February 26, 2013 by Sian Rowland
Is it me or do we seem to have entered a new ice age? It’s so cold that Sir Ranulph Fiennes has just been airlifted out of my garden suffering from frostbite and urban penguins have kicked out the local foxes.
I’ve been working from home a lot since the beginning of the year which I love but it’s flipping cold. This time last year I was school-based for three days a week and mostly working outside of home for the other two. Schools tend to have very special boilers that have two settings: nuclear fission and off so you’re either sweltering in short sleeves with all the windows open as the radiators blast out enough heat to bathe the building in a Ready Brek glow or your teeth chatter as you take the register. If it’s the latter the teachers will bombard the site manager with so many complaints that they will have to feed the boiler beast and promise never to switch it off again until the summer holidays begin.
At home however, we have a rule for the heating- if there is only one of us in the house during the day, the heating goes off as we just can’t afford the ridiculously high gas bills and it’s silly heating the whole house. I either work from the living room where we have a gas fire or my usual desk with a plug in heater but I have some tips for keeping warm in while the Beast from the East rages outside.
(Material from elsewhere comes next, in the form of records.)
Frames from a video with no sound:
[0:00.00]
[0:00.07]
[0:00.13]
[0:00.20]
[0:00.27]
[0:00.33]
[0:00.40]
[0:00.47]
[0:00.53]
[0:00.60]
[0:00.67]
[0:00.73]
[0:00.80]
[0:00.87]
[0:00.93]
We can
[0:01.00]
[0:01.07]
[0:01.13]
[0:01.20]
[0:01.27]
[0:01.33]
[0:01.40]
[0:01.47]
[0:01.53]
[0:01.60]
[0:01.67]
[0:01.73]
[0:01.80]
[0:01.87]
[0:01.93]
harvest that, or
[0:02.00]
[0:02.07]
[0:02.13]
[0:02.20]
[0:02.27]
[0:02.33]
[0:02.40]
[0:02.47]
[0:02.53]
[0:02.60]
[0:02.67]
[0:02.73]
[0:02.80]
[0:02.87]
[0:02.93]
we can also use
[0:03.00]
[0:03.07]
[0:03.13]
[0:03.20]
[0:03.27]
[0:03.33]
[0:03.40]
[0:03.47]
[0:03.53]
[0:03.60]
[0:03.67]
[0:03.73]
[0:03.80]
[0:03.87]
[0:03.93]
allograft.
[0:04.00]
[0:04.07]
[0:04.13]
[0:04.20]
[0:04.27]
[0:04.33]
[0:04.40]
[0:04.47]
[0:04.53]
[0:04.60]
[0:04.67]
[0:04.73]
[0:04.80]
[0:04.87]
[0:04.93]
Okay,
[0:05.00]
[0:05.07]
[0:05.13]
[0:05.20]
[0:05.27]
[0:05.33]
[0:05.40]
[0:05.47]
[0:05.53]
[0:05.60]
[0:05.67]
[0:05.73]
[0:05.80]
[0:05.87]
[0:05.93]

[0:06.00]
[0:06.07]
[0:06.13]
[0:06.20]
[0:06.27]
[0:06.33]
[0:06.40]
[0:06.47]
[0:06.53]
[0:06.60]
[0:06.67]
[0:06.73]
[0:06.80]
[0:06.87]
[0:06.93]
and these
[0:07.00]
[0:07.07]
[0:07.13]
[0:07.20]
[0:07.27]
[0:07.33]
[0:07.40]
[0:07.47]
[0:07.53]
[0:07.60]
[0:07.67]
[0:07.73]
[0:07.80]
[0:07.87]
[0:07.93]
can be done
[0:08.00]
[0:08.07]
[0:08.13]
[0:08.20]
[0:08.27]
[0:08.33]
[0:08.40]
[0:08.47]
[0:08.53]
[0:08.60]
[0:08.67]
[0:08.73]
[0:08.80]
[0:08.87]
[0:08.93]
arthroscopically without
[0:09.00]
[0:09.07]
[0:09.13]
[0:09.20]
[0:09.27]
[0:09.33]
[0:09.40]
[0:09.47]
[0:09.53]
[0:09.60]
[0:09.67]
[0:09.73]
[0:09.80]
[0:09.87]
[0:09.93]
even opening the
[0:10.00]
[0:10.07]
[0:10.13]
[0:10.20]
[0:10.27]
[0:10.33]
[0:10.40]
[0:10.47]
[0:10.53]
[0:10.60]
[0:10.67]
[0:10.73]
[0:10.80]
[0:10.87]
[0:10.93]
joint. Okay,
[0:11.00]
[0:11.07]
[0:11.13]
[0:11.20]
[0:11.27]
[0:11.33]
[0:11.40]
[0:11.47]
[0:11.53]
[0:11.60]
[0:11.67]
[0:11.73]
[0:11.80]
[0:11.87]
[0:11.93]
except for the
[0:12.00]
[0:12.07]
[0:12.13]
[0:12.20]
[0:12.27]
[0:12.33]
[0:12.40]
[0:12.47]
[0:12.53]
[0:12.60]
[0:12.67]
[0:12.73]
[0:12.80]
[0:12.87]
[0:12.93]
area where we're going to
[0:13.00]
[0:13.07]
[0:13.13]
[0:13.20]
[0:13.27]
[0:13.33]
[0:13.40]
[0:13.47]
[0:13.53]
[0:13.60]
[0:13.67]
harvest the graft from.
1) Wear more clothes. I’m bored of wearing jumpers and long for days where I can dress in fewer than seventeen layers but needs must. Wear several thinner layers topped by a big woolly cardi and top with a scarf. It it’s really cold, stick on a hat and convince yourself it’s trendy. While you’re at it, invest in some Bob Cratchit fingerless gloves. It’s not sexy or cool but neither is frostbite.
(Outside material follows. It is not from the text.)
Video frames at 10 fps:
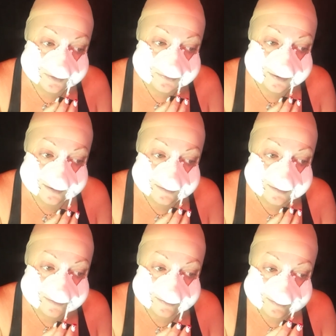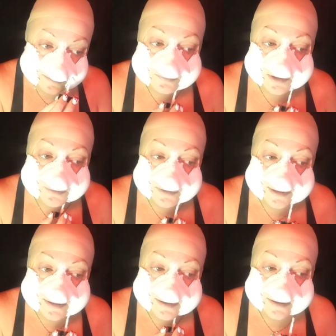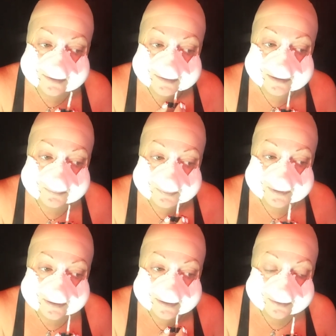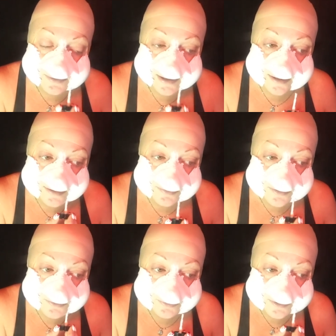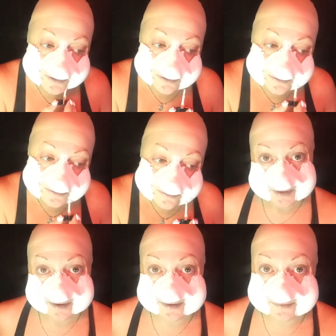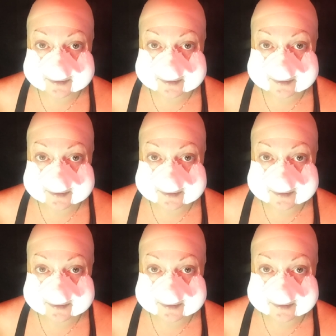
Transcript: just taking this liquid latex and blending what I have so far. As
2) Keep moving. The trouble with writing at the computer is that it’s sedentary and freezing. Cleaning the windows works up a good internal heat that lasts for a couple of hours so grab some newspaper and a stepladder and get shining. Think of the bingo wings being wibbled into submission too. Talking of which, when it’s too cold to evens to step outside the front door for a bit of outdoor activity, push back the coffee table, dust off the trainers and do a living room workout. I like to think I’m keeping fit, burning off some calories and working up some heat. I record programmes from Fitness TV and power lunge my way around the room while some shouty instructor asks if I’m feeling the burn yet.
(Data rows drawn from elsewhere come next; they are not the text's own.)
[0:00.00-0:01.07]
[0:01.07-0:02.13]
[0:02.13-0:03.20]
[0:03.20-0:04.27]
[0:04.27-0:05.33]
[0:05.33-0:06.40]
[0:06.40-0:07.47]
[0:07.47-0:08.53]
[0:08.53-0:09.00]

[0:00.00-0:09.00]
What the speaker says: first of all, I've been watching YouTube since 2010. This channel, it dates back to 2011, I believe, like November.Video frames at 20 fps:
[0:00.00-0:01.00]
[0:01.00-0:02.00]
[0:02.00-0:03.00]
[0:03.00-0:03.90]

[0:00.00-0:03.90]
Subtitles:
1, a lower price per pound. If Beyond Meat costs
3) Shut the doors. When looking online for some staying warm tips I actually came across this advice. Check the doors and windows in your house, it suggested, and make sure they’re closed. So that’s why I was cold- the windows in the west wing have been open since October. Sheesh. No, shut the internal doors to provide a bit of a buffer and keep what little heat there is wandering off somewhere else.
4) Warm feet. Having looked down my nose at people who walk around wearing Ugg boots in public I’ve given in and bought a pair of furry boots. They’re not Uggs, I’m not that stupid (or rich), they’re cut price sheepskin boots from TK Maxx but they do the job, I admit it. They’re really warm and cosy. I don’t wear them in public though- they’re slippers for goodness sake.
5) Wear fleece. Again, not attractive but warm. Dig out an old fleece and stick it over your seventeen layers. If someone calls round then you can pretend you’ve just been working out. See point 2. If someone calls round and you’re wearing a fleece, scarf, gloves and hat just say you’ve been helping them airlift Sir Ranulph out of your back garden.
Ok spring I think I’m ready for you now.